Most people hear “stablecoins” and picture crypto gamblers wearing hoodies in Miami nightclubs. But the strategy underneath is much more serious than that. Most dollar-backed stablecoins hold Treasury bills and short-term government debt as reserves. If digital-dollar systems become embedded in global trade and international payments, they create a new source of demand for U.S. government debt just as traditional foreign buyers become less reliable.

Under Bessent’s direction, policymakers increasingly view stablecoin infrastructure as strategically important because digital-dollar systems could help preserve global demand for dollar assets even as countries pursue alternative settlement systems outside the traditional post-Cold War financial order.

That is Dollar 2.0.

The old dollar system depended heavily on foreign governments recycling trade surpluses into Treasury bonds through globalization. Dollar 2.0 attempts to rebuild demand for dollar assets through digital payment rails, Treasury-backed stablecoins and financial infrastructure designed for a more fragmented world.

Warsh appears focused on restoring confidence in long-term Treasury markets through tighter monetary discipline, while Bessent appears focused on expanding global demand for dollar assets through Dollar 2.0 infrastructure.

Together, they look less like caretakers of the old system and more like engineers trying to rebuild the monetary engine while the car is still moving down the highway.

💻 The Fourth Signal: The Stock Market Looks Like the Nifty Fifty All Over Again

According to Bloomberg data cited this week by the Financial Times, the Magnificent Seven technology companies now account for roughly one-third of the S&P 500’s market capitalization.
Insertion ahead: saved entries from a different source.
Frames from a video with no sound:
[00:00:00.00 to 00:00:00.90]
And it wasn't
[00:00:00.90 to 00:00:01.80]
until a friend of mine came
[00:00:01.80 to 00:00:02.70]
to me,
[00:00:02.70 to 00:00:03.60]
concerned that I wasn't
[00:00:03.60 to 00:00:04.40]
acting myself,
That level of concentration exceeds the Nifty Fifty era in the early 1970s – the last time investors convinced themselves that a small group of dominant growth companies could keep rising forever, regardless of inflation or economic conditions.

Then inflation changed the environment completely.
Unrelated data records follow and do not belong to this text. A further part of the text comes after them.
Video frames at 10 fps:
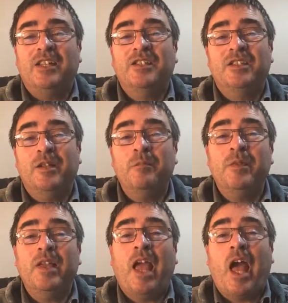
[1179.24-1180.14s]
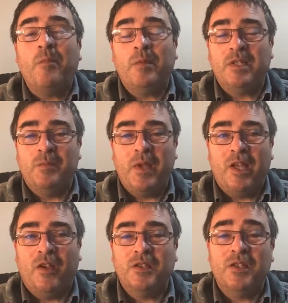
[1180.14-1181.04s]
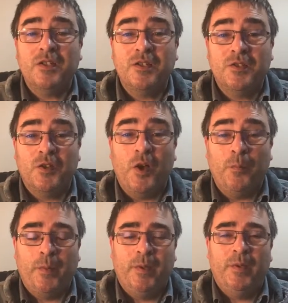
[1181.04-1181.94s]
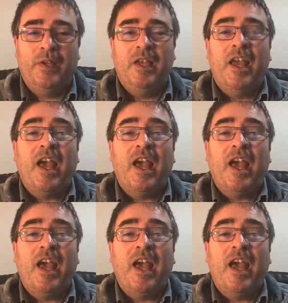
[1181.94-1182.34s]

And something happened to make us stop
The same risk exists today because many retirement accounts still depend heavily on the same giant technology companies that benefited most from cheap money and falling interest rates during the globalization era.

Investors spent years believing technology and financial assets could float above the physical economy indefinitely.

Structural inflation changes that equation because higher borrowing costs eventually pressure long-duration growth assets while capital starts flowing toward businesses tied directly to energy, industrial production and infrastructure.

🏗️ The Fifth Signal: Money Is Rotating Toward the Real Economy

The final signal confirms the rotation we’ve been writing about since the Grey Swan fraternity was founded in 2024.  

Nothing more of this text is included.